### EXERCISE DATA

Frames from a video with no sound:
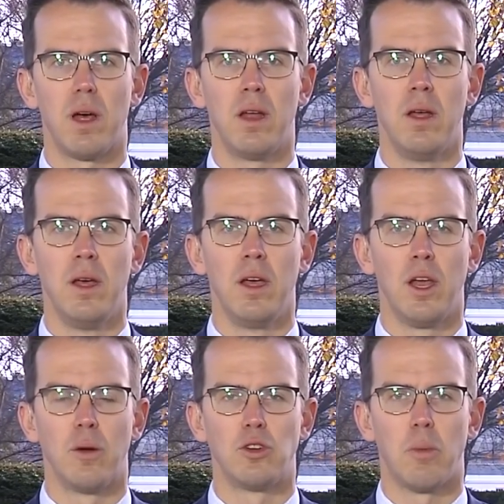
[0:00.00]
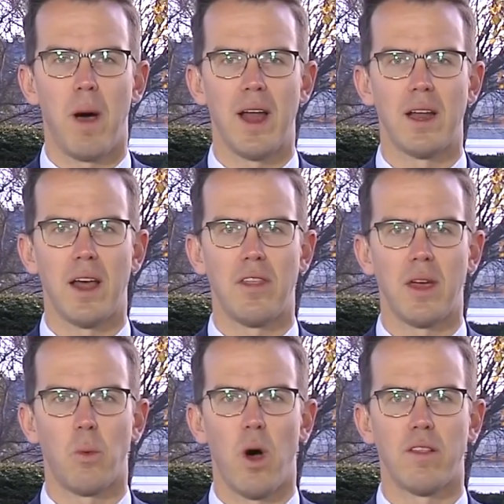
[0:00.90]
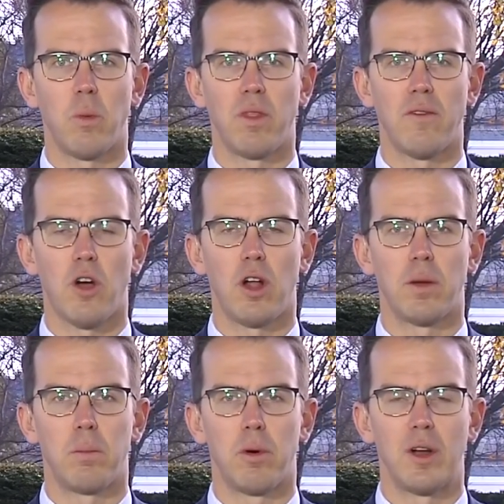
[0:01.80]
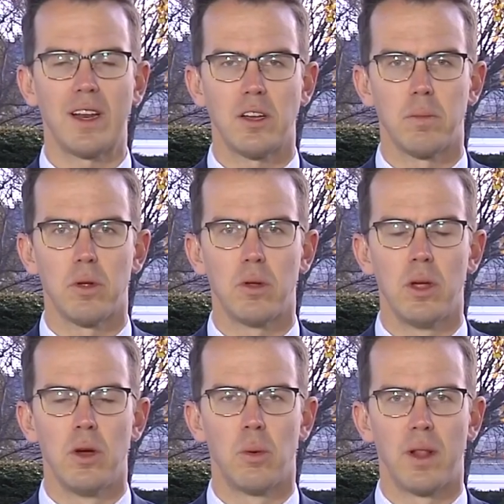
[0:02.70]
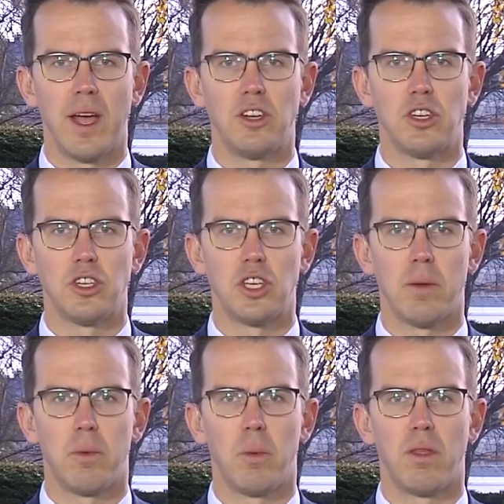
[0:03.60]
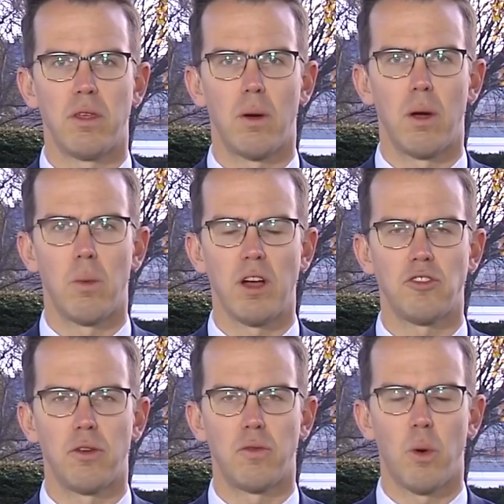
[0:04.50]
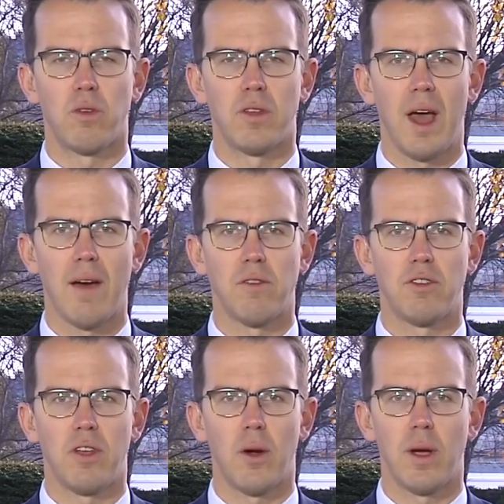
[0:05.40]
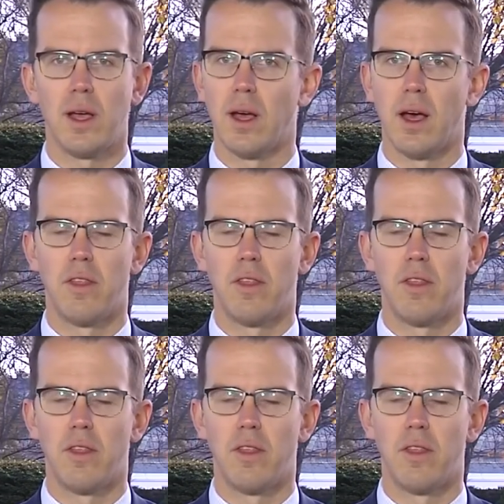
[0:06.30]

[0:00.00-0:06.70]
But, you know, Joe Biden, I think, wants what they've called a predictable relationship with Russia, of course, an adversary.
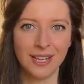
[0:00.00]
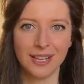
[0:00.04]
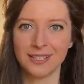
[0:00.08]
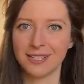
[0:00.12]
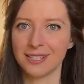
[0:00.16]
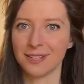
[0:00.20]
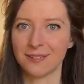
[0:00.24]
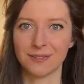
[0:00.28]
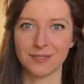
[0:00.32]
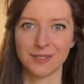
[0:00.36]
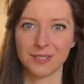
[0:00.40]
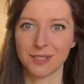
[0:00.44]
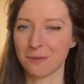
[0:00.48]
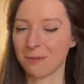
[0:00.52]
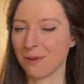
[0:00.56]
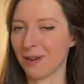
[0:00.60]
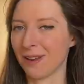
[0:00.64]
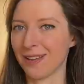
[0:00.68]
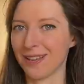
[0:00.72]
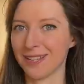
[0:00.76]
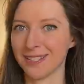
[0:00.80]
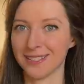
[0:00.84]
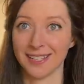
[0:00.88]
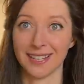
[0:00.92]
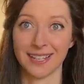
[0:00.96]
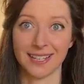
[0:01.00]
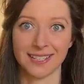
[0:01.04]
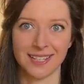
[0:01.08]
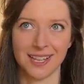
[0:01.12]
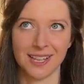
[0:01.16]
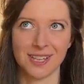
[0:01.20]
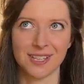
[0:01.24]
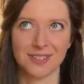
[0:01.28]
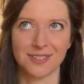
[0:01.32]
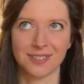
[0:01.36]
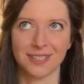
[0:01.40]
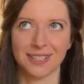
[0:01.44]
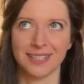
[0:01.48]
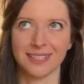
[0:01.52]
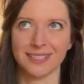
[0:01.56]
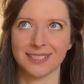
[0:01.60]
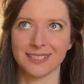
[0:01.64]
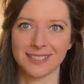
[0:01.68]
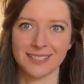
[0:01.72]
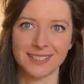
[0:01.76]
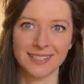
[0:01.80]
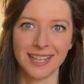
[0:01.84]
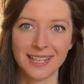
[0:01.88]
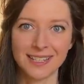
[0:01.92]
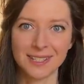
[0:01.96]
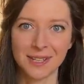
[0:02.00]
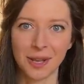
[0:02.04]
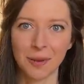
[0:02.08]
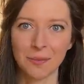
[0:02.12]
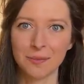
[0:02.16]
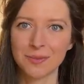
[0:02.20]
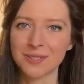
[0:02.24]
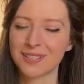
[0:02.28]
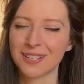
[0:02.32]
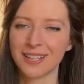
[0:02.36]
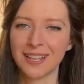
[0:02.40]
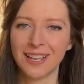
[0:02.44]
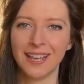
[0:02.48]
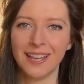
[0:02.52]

different supplies and accessories and setups.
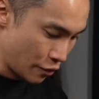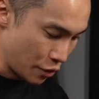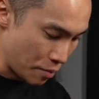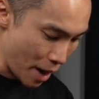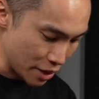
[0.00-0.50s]
for
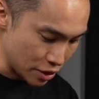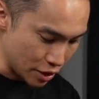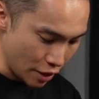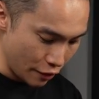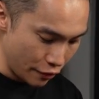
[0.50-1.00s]
the badge
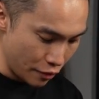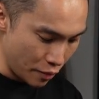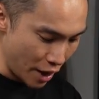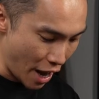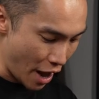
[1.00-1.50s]
itself,
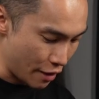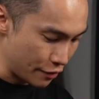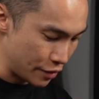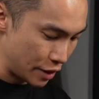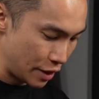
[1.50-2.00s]
we
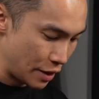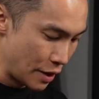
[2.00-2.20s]
have the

######

Exact copy, no pictures: please print every record above as written.

• **RESULT FOR THIS TASK**
Frames from a video with no sound:
[0:00.00]
[0:00.90]
[0:01.80]
[0:02.70]
[0:03.60]
[0:04.50]
[0:05.40]
[0:06.30]

[0:00.00-0:06.70]
But, you know, Joe Biden, I think, wants what they've called a predictable relationship with Russia, of course, an adversary.
[0:00.00]
[0:00.04]
[0:00.08]
[0:00.12]
[0:00.16]
[0:00.20]
[0:00.24]
[0:00.28]
[0:00.32]
[0:00.36]
[0:00.40]
[0:00.44]
[0:00.48]
[0:00.52]
[0:00.56]
[0:00.60]
[0:00.64]
[0:00.68]
[0:00.72]
[0:00.76]
[0:00.80]
[0:00.84]
[0:00.88]
[0:00.92]
[0:00.96]
[0:01.00]
[0:01.04]
[0:01.08]
[0:01.12]
[0:01.16]
[0:01.20]
[0:01.24]
[0:01.28]
[0:01.32]
[0:01.36]
[0:01.40]
[0:01.44]
[0:01.48]
[0:01.52]
[0:01.56]
[0:01.60]
[0:01.64]
[0:01.68]
[0:01.72]
[0:01.76]
[0:01.80]
[0:01.84]
[0:01.88]
[0:01.92]
[0:01.96]
[0:02.00]
[0:02.04]
[0:02.08]
[0:02.12]
[0:02.16]
[0:02.20]
[0:02.24]
[0:02.28]
[0:02.32]
[0:02.36]
[0:02.40]
[0:02.44]
[0:02.48]
[0:02.52]

different supplies and accessories and setups.
[0.00-0.50s]
for
[0.50-1.00s]
the badge
[1.00-1.50s]
itself,
[1.50-2.00s]
we
[2.00-2.20s]
have the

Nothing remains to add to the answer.